Les règles d'indemnisation du chômage des frontaliers qui travaillent dans un pays de l'Union européenne ou en Suisse et qui résident en France sont régies par le règlement européen (CE) n° 883/2004.
Ces règles - vous l'avez dit, je ne peux que le répéter - sont particulièrement défavorables à la France, car elles conduisent à ce que les prestations soient versées par le pays dans lequel réside le chômeur et non par celui dans lequel il a cotisé.
Une compensation par les États dans lesquels les personnes ont cotisé est effectivement prévue par le règlement précité, mais elle est très loin de couvrir les coûts supportés par notre assurance chômage, d'autant plus que le salaire moyen est particulièrement élevé en Suisse.
Malheureusement, ce problème ne peut pas se résoudre en droit interne et ne relève pas du périmètre de la réforme de l'assurance chômage.
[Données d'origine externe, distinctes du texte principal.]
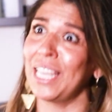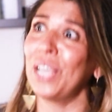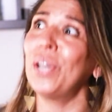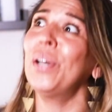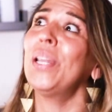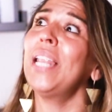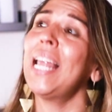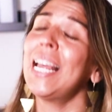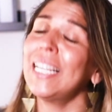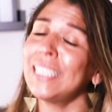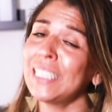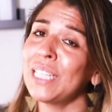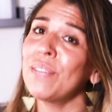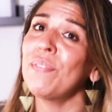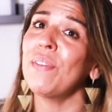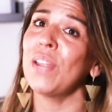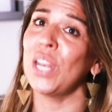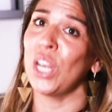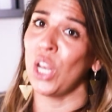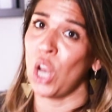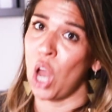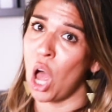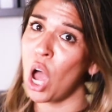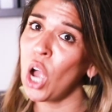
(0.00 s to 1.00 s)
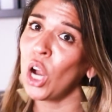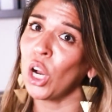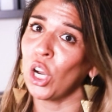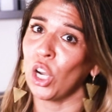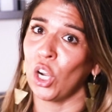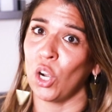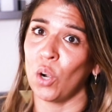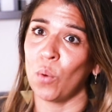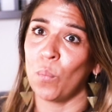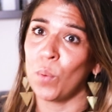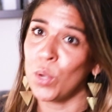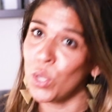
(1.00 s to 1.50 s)
It could last even
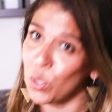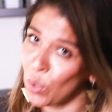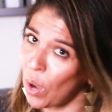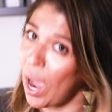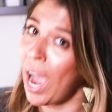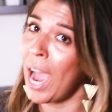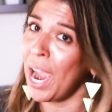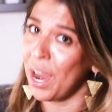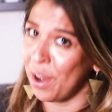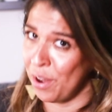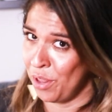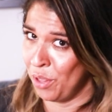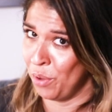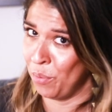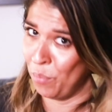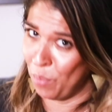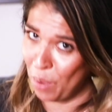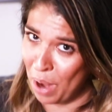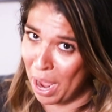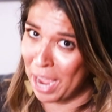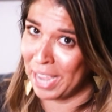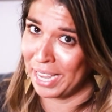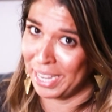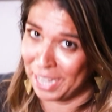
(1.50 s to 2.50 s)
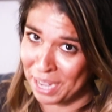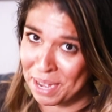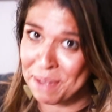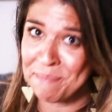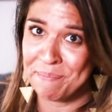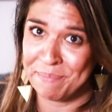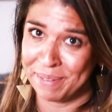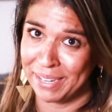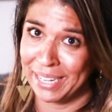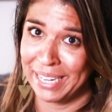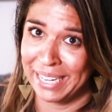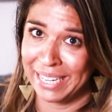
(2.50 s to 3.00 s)
longer when you hire the right
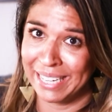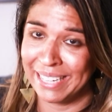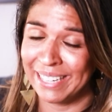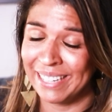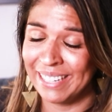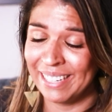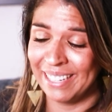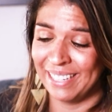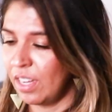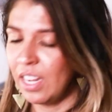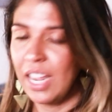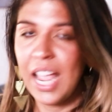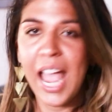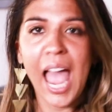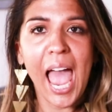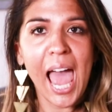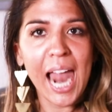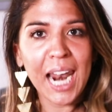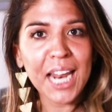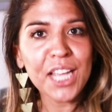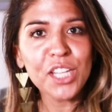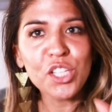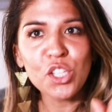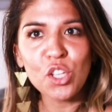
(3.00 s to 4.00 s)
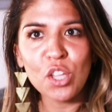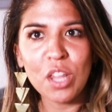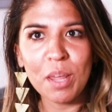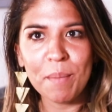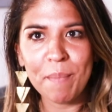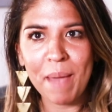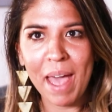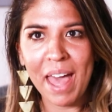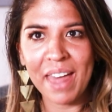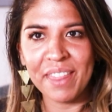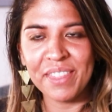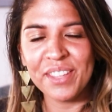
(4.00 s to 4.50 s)
company. Let's do the
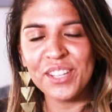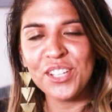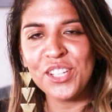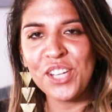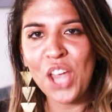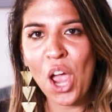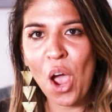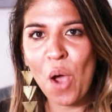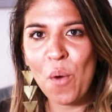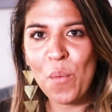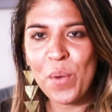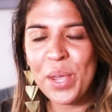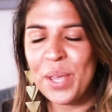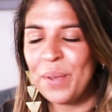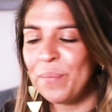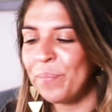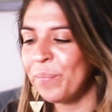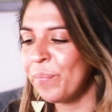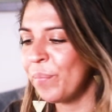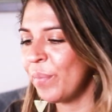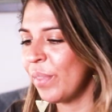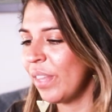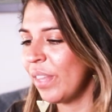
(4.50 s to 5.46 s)
math, shall we?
Je le dis devant M. le ministre des affaires étrangères et M. le ministre délégué chargé de l'Europe, c'est une question de droit européen qui suppose de parvenir à un consensus avec les autres États membres.
La France a proposé un projet de révision de ce règlement, pour que l'État dans lequel la personne a travaillé prenne en charge l'indemnisation. Cela semble logique, mais, malheureusement, bon nombre d'États membres s'y opposent. Cette négociation, qui porte sur l'ensemble des volets de la sécurité sociale, dure depuis 2016.
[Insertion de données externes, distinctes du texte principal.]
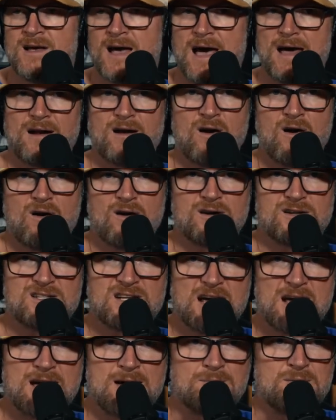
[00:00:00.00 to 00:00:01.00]
had a hard
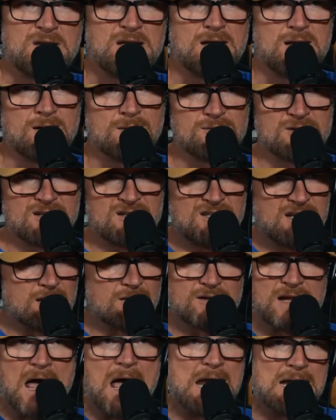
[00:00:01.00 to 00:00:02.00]
time being able to tell
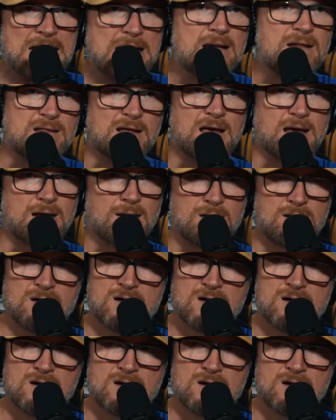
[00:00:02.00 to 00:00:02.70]
Dad anything,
Pour autant, nous sommes évidemment déterminés à faire avancer cette négociation. Je remercie d'ailleurs la ministre déléguée chargée des personnes âgées et des personnes handicapées, Fadila Khattabi, qui me représentera dès la semaine prochaine à Bruxelles lors d'un conseil des ministres des affaires sociales, d'accepter cette lourde tâche.
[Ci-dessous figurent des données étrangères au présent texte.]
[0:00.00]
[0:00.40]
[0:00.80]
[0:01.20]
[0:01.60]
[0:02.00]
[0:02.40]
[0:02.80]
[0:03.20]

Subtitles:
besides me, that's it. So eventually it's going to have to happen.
Vous l'avez noté, j'ai cité trois des ministres présents cet après-midi au banc du Gouvernement. J'espère qu'en leur compagnie, à quatre, nous ferons avancer ce dossier ! (Applaudissements sur les travées des groupes RDPI et INDEP.)
M. le président. La parole est à M. Loïc Hervé, pour la réplique.
M. Loïc Hervé. Madame la ministre, j'ai peut-être raison, mais cela représente tout de même 9 milliards d'euros depuis le début des négociations en 2016.
Mme Catherine Vautrin, ministre. C'est pour cela que je vous le concède !
M. Loïc Hervé. Ce n'est pas faute d'avoir sans cesse alerté vos prédécesseurs par divers moyens - courrier ou question écrite -, laissés le plus souvent sans réponse.
M. Jean-François Husson. Eh oui !
M. Loïc Hervé. J'entends votre volontarisme sur ce dossier. Il faut agir, ne serait-ce que par respect pour les entreprises françaises et leurs salariés qui portent la charge de cette indemnisation du chômage des travailleurs transfrontaliers licenciés à l'étranger.
Le financement de l'écart ne peut pas incomber à ces personnes et à ces entreprises. Les élections européennes constituent sans doute un moment opportun pour faire avancer ce sujet. (Applaudissements sur les travées des groupes UC et INDEP, ainsi que sur des travées du groupe Les Républicains.)